Beaudoin Stéphane, Martel Simon, Pelletier Sabrina, Lampron Noël, Simon Mathieu, Laberge Francis, Delage Antoine
*McGill University Health Center, Division of Respirology, Montréal †Department of Respirology and Thoracic Surgery, Institut Universitaire de Cardiologie et de Pneumologie de Québec ‡Faculty of Medicine, Université Laval, Québec, QC, Canada.
J Bronchology Interv Pulmonol. 2016 Jan;23(1):39-45. doi: 10.1097/LBR.0000000000000249.
Linear endobronchial ultrasound (EBUS) is a safe and accurate sampling method for mediastinal adenopathy. The transnasal approach has been proposed to improve patient comfort, but no data compare the oral and nasal routes. The objective was to compare patient comfort during linear EBUS under conscious sedation between the oral and the nasal routes.
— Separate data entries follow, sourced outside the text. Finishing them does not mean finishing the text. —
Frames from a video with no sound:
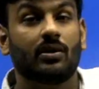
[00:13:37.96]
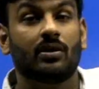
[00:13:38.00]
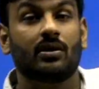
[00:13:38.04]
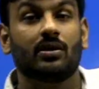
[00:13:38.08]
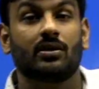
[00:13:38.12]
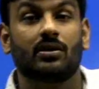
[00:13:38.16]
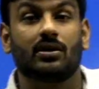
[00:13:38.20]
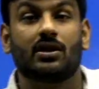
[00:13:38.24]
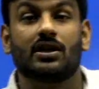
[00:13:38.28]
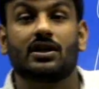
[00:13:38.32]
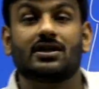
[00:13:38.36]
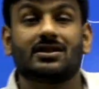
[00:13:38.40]

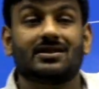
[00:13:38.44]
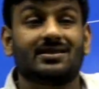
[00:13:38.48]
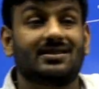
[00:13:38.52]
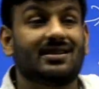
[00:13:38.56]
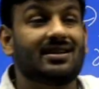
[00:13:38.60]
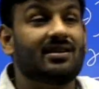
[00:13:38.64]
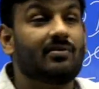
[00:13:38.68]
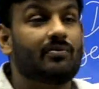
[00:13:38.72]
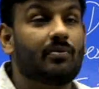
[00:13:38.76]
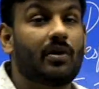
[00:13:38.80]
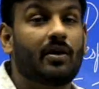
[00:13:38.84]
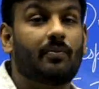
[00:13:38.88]
this
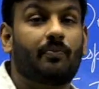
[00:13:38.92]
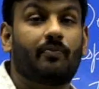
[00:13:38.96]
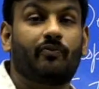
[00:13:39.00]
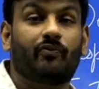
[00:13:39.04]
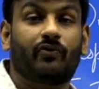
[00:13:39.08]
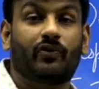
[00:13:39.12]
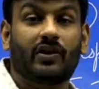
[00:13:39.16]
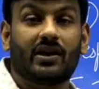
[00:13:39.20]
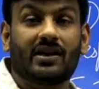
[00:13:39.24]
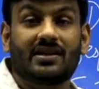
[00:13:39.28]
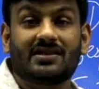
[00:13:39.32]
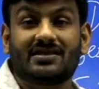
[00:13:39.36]
done by
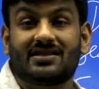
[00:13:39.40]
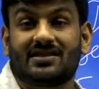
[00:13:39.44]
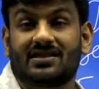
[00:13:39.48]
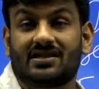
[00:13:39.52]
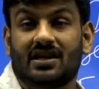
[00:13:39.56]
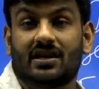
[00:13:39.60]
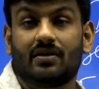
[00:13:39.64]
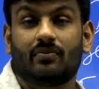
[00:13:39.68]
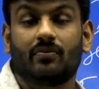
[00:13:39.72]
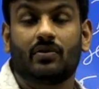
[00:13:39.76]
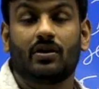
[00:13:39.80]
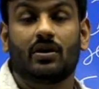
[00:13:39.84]
finance
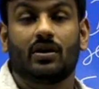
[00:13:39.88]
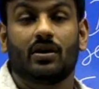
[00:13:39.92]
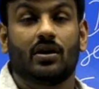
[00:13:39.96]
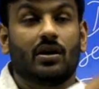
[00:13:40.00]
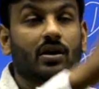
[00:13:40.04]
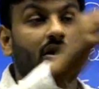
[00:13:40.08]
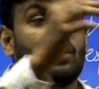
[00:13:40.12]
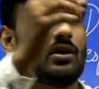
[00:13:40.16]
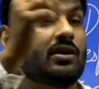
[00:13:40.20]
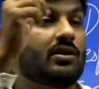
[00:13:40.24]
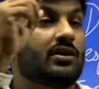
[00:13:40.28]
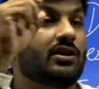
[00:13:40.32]
team,
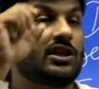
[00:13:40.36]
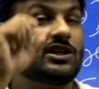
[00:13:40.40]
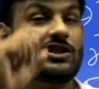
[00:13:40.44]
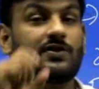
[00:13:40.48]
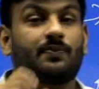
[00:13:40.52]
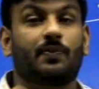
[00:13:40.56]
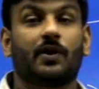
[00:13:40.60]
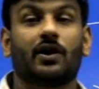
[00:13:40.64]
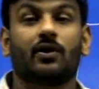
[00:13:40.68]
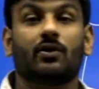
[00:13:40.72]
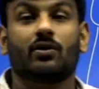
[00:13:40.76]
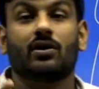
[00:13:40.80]
this
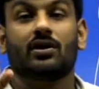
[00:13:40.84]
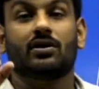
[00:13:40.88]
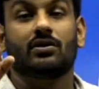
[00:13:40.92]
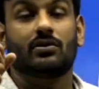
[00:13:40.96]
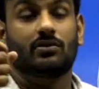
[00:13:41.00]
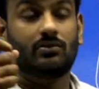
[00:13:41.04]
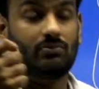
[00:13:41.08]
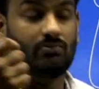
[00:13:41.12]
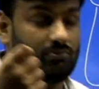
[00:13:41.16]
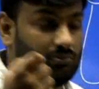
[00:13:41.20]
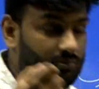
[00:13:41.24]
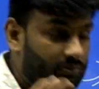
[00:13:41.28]
particular
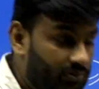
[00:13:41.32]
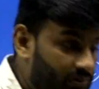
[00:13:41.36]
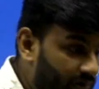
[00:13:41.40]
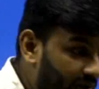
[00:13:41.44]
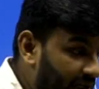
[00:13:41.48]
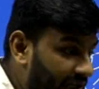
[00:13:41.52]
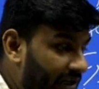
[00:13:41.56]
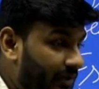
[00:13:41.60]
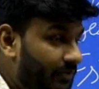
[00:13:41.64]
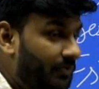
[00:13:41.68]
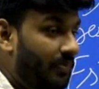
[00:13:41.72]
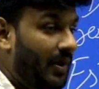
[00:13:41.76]

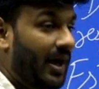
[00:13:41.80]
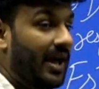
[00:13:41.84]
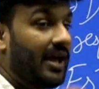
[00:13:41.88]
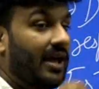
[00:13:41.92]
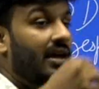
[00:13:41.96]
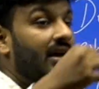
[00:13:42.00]
deal by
An open-label randomized study comparing the 2 insertion routes for linear EBUS was conducted. Standardized protocols for sedation and topical anesthesia were used. Primary outcome was subjects' comfort measured by a 10-point scale filled 2 hours after the procedure. Willingness to return for a repeat examination, procedural characteristics, complications, and diagnostic yields were also compared.
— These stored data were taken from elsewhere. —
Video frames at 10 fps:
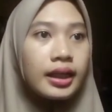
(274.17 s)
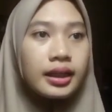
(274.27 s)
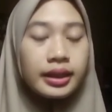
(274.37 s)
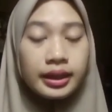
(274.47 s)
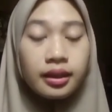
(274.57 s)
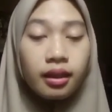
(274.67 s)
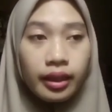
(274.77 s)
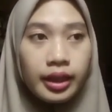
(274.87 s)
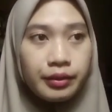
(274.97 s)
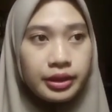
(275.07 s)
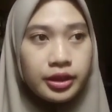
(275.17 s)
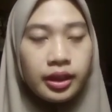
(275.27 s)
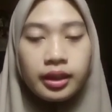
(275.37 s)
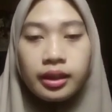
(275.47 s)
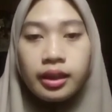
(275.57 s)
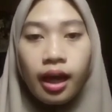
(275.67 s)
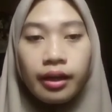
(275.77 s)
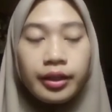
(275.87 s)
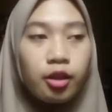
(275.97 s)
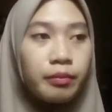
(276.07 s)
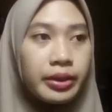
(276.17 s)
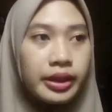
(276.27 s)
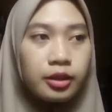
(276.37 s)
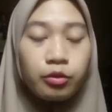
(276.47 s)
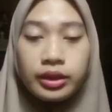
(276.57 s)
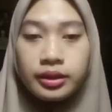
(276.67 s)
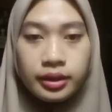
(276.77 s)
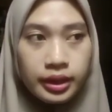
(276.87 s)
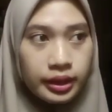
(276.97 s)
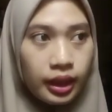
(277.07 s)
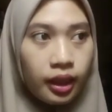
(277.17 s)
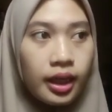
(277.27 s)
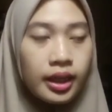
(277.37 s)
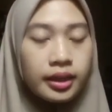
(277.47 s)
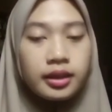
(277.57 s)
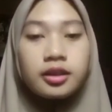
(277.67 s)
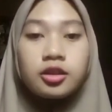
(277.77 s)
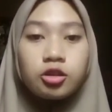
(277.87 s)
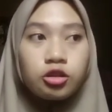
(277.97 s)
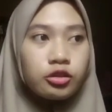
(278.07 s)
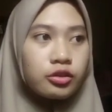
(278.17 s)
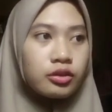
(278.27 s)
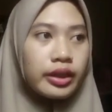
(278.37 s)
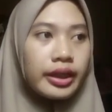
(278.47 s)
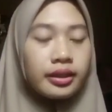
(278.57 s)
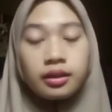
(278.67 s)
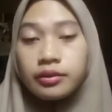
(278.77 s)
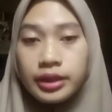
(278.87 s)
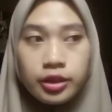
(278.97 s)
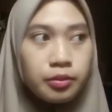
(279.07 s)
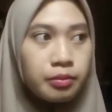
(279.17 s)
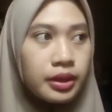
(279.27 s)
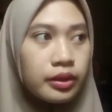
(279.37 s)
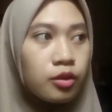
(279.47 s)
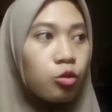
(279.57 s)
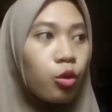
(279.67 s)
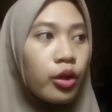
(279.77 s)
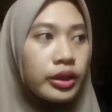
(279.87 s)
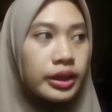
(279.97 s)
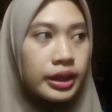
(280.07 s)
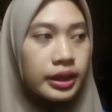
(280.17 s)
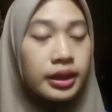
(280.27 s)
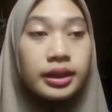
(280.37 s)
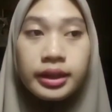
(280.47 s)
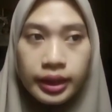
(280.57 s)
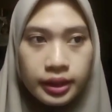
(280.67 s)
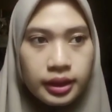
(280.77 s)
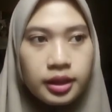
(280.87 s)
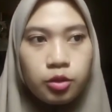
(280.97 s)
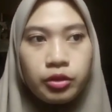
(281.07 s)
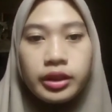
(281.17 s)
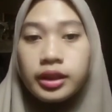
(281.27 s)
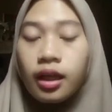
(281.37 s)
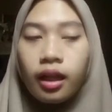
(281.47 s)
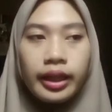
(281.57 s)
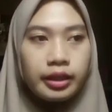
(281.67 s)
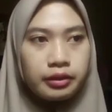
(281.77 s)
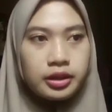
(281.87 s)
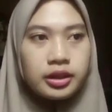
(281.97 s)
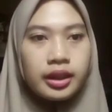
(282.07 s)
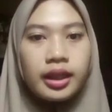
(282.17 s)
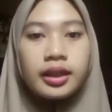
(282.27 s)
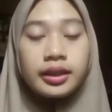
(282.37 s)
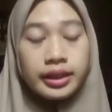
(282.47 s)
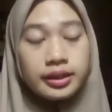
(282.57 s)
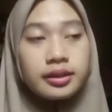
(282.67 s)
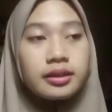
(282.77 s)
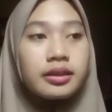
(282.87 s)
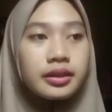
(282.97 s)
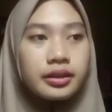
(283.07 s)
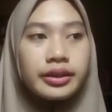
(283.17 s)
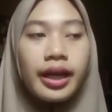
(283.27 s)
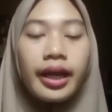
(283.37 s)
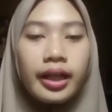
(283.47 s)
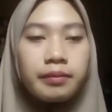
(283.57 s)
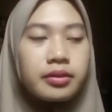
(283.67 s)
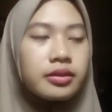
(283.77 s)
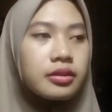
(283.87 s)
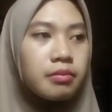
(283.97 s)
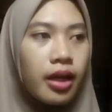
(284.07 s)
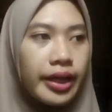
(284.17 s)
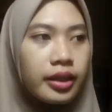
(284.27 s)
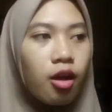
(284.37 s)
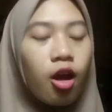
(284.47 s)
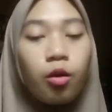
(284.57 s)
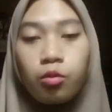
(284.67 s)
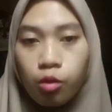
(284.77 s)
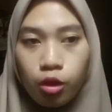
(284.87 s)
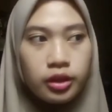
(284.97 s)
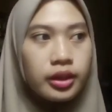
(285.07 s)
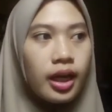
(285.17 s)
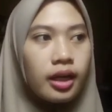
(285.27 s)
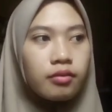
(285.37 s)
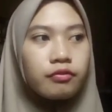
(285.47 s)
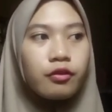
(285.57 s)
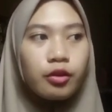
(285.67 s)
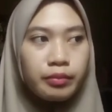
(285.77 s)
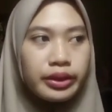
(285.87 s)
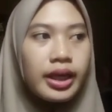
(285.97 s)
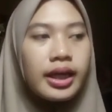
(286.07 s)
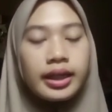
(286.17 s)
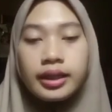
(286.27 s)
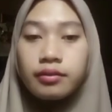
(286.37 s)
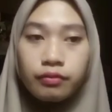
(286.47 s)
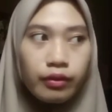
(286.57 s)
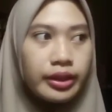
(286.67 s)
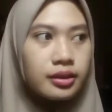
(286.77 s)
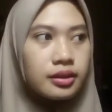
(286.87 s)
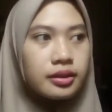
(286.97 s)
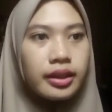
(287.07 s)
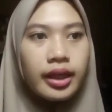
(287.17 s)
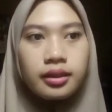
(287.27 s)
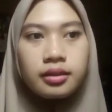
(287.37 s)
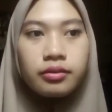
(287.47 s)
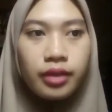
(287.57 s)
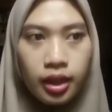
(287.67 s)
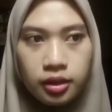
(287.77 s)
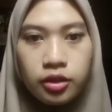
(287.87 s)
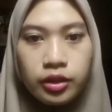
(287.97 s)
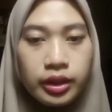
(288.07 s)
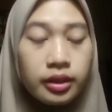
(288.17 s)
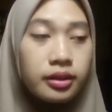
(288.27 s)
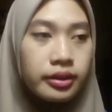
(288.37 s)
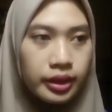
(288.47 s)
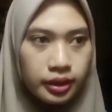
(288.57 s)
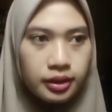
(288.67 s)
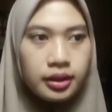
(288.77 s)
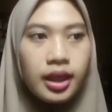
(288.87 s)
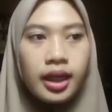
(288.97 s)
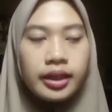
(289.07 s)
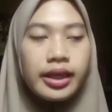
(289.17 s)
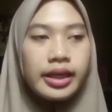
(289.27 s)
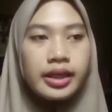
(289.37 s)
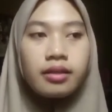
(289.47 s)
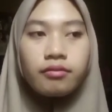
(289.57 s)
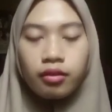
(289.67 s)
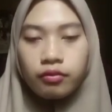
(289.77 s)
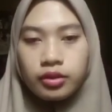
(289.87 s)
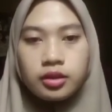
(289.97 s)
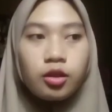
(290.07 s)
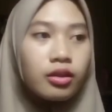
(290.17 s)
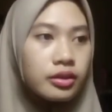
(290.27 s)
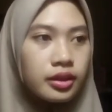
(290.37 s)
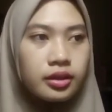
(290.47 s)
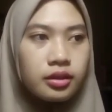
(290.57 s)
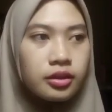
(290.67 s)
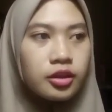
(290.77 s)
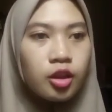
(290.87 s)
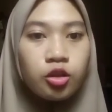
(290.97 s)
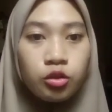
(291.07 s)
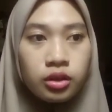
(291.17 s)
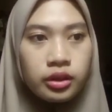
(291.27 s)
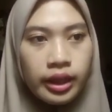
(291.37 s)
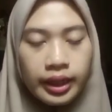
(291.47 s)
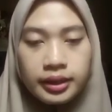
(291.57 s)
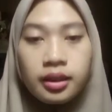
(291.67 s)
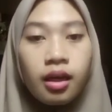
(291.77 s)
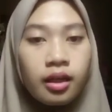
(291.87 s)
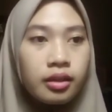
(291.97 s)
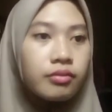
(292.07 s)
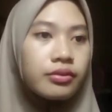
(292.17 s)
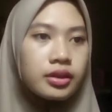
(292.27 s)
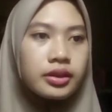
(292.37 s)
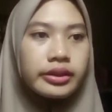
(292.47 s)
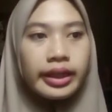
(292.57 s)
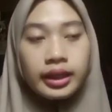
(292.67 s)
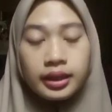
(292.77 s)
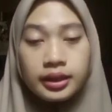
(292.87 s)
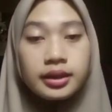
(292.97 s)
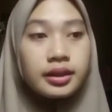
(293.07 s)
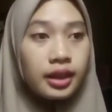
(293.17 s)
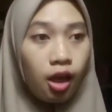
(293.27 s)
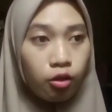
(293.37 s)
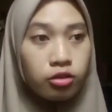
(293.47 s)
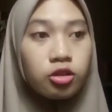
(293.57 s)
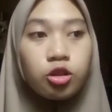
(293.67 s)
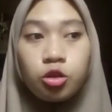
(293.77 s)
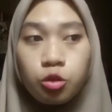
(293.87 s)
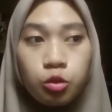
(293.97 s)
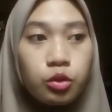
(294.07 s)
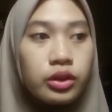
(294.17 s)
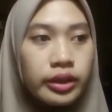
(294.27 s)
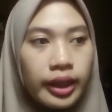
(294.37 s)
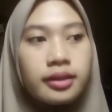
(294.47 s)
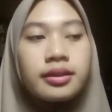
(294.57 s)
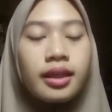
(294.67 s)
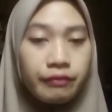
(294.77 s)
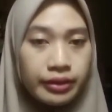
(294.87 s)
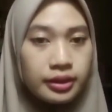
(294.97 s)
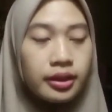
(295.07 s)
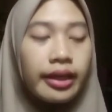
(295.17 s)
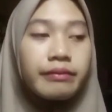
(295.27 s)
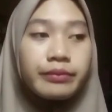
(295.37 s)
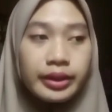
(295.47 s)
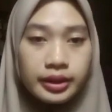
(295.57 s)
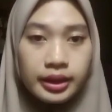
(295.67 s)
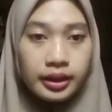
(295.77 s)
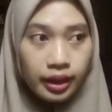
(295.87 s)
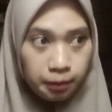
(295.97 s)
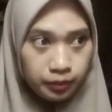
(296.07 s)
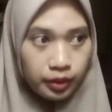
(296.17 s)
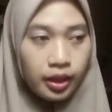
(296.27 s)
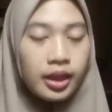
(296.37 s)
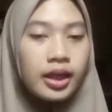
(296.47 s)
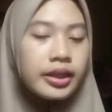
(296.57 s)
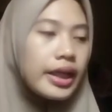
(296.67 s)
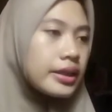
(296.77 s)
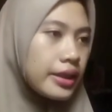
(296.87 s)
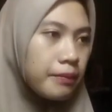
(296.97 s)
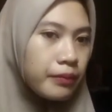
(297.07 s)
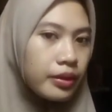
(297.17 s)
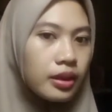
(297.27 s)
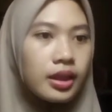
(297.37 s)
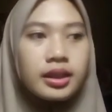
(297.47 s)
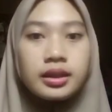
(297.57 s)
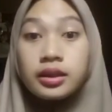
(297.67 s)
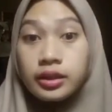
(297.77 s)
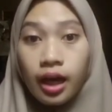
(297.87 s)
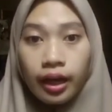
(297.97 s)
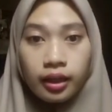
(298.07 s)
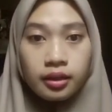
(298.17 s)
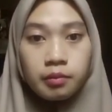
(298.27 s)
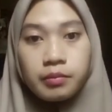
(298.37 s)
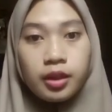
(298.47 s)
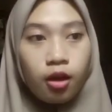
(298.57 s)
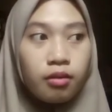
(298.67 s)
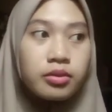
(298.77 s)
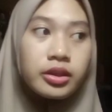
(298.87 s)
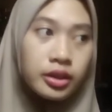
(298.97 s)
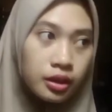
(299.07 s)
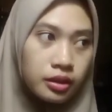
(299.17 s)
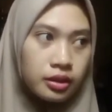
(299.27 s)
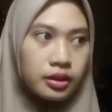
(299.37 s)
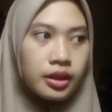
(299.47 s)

in a language, are combined with syntax, the structure and arrangement the words in a sentence within a language. These criteria help determine how words are formed, inflected, and arranged in a sentence. They involve considers such as the first English nouns do take suffix expressing number. The example, child becomes children.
A total of 220 subjects were randomized and allocated to the nasal (n=110) or oral (n=110) route. Twenty-seven subjects in the nasal group (24.5%) had a failed nasal insertion but were analyzed in the nasal group. Procedural characteristics were similar (EBUS duration, doses of sedatives and lidocaine, number of stations sampled, complications). There was no difference between the nasal and oral groups in subjects' comfort (8.3 vs. 8.3, respectively, P=0.99), overall patient satisfaction (8.9 vs. 9.1, respectively, P=0.34), subjects' willingness to return (96% vs. 97%, P=1.00), and physician-reported subject comfort. Rates of adequate specimens and diagnostic yields did not differ significantly between the groups.
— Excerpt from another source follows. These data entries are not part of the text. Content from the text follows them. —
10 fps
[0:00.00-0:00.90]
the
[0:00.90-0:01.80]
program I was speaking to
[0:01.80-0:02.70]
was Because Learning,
For linear EBUS, the nasal and oral approaches confer a similarly high degree of patient comfort with similar complication rates and diagnostic yield. Patient and physician preferences should dictate the route of insertion.
线性支气管内超声(EBUS)是一种用于纵隔淋巴结病的安全且准确的采样方法。经鼻途径已被提出以提高患者舒适度,但尚无数据比较经口和经鼻途径。目的是比较在清醒镇静下进行线性EBUS时经口和经鼻途径患者的舒适度。
进行了一项开放标签的随机研究,比较线性EBUS的两种插入途径。使用了标准化的镇静和局部麻醉方案。主要结局是术后2小时通过10分制量表测量的受试者舒适度。还比较了再次检查的意愿、操作特征、并发症和诊断率。
总共220名受试者被随机分组并分配至经鼻组(n = 110)或经口组(n = 110)。经鼻组中有27名受试者(24.5%)经鼻插入失败,但仍在经鼻组中进行分析。操作特征相似(EBUS持续时间、镇静剂和利多卡因剂量、采样部位数量、并发症)。经鼻组和经口组在受试者舒适度(分别为8.3和8.3,P = 0.99)、总体患者满意度(分别为8.9和9.1,P = 0.34)、受试者再次检查的意愿(96%对97%,P = 1.00)以及医生报告的受试者舒适度方面无差异。两组之间充足标本率和诊断率无显著差异。
对于线性EBUS,经鼻和经口途径在患者舒适度、并发症发生率和诊断率方面相似。患者和医生的偏好应决定插入途径。